However, the Nationality law dwarfs all other initiatives. The proposed bill is the biggest existential threat to the challenge of coexistence — between the twin founding visions of the state as equally Jewish and democratic.

Source: Latuff's Cartoons


Mr. Eldar's contentions were corroborated by the lavish celebrations to mark the fiftieth anniversary of settlements in September 2017 where Netanyahu not only said that settlements are here to stay but also announced an increase in the construction of houses for settlers:
Israel has hosted a lavish ceremony marking 50 years of Jewish settlements in the occupied West Bank and Golan Heights. 
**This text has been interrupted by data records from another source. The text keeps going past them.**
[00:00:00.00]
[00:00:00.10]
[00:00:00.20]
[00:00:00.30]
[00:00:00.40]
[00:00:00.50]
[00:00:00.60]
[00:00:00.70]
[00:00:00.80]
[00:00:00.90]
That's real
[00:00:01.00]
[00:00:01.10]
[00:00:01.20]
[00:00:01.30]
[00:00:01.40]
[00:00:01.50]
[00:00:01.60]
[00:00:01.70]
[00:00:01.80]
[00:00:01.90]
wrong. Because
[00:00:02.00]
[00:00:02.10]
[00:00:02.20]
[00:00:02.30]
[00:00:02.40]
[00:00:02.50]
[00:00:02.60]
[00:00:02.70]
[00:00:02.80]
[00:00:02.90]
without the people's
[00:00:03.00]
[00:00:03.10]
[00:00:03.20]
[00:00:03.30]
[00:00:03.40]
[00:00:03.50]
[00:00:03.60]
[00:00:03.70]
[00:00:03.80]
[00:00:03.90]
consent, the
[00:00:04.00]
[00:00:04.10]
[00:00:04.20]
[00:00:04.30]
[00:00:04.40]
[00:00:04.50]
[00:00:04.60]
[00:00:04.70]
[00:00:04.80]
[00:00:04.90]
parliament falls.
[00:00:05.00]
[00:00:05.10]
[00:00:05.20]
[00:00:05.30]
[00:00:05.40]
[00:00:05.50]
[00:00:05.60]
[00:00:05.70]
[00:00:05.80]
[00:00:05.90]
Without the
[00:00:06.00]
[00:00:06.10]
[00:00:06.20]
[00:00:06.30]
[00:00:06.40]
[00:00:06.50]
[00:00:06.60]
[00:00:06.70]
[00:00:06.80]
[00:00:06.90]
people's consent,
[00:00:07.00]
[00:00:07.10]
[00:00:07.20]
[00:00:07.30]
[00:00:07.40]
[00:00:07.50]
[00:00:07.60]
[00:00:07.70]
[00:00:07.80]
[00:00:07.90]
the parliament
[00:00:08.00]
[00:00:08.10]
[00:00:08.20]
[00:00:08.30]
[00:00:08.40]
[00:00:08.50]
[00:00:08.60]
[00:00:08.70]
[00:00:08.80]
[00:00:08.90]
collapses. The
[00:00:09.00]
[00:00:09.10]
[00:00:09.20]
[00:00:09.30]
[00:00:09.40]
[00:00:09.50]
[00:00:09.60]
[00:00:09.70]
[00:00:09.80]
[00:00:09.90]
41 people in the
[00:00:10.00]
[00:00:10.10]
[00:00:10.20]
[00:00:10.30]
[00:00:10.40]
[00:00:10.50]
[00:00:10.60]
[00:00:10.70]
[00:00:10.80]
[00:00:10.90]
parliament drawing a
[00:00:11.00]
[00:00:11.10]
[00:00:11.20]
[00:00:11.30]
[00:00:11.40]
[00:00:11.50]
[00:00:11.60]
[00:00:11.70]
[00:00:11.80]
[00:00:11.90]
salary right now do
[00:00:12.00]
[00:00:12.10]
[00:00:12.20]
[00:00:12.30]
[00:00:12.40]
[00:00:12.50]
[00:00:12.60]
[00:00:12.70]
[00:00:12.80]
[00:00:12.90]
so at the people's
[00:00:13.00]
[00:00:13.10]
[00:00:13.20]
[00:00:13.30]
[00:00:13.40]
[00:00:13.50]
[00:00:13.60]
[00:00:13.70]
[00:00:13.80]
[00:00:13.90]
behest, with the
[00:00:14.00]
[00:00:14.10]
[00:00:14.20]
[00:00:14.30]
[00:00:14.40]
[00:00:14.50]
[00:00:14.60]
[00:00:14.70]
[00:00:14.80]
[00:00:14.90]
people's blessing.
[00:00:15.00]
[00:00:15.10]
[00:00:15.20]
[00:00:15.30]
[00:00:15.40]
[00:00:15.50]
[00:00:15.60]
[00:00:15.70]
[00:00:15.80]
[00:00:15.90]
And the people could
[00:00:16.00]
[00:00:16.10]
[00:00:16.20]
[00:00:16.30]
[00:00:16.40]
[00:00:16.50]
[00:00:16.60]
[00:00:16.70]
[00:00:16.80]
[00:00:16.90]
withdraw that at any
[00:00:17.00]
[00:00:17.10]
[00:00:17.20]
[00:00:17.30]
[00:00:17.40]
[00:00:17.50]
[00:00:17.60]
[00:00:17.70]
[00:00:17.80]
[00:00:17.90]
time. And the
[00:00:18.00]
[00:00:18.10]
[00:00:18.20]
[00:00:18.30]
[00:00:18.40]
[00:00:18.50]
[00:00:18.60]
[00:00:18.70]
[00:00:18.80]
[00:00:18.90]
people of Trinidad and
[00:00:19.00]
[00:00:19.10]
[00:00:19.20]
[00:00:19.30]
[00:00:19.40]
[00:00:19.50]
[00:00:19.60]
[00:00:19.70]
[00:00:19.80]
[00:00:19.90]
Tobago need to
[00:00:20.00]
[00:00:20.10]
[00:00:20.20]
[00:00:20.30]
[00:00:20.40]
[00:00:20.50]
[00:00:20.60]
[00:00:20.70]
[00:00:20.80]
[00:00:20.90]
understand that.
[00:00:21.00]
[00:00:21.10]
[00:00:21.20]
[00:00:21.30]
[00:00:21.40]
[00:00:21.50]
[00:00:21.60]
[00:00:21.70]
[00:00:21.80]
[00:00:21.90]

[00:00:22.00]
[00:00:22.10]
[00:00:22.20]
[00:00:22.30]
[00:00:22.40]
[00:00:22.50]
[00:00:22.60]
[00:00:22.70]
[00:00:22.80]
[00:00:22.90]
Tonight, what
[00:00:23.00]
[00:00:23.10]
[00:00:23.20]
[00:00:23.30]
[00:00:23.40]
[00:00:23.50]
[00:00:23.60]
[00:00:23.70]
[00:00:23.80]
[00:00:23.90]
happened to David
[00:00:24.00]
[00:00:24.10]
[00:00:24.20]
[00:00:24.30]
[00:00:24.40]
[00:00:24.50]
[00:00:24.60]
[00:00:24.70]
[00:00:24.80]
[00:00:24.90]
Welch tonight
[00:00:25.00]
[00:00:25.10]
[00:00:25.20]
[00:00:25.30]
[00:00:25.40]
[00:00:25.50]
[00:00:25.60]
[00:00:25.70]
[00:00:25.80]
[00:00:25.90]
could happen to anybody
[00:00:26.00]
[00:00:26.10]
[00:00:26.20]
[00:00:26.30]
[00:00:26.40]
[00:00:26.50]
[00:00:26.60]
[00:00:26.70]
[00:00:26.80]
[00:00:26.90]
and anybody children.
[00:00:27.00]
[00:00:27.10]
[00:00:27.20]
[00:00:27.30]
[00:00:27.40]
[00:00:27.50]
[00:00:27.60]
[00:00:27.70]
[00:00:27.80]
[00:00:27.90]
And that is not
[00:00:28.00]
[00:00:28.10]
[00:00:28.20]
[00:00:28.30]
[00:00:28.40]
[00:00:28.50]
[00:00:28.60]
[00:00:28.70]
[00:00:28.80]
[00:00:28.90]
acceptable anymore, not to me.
Prime Minister Benjamin Netanyahu vowed the settlements would never be removed, even though they are illegal under international law.
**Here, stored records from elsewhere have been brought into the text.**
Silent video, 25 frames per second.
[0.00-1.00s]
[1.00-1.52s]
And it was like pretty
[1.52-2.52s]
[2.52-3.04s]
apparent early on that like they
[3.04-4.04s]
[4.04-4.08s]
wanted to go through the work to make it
"There will be no more uprooting of settlements in the land of Israel," he said at the ceremony, held in a settlement in the West Bank, south of Jerusalem.
"It's not the way to make peace."
Reporting from the Palestinian village of Al Kader, Al Jazeera's Harry Fawcett said that "nearly 600,000 settlers live in the occupied West Bank including East Jerusalem." 
On Wednesday, Netanyahu had promised that a further 3,300 settlement units would be approved next month, bringing the total number of settlement units constructed to 7,000 in the year 2017 alone. (See Netanyahu on settlements: 'We're here to stay, forever')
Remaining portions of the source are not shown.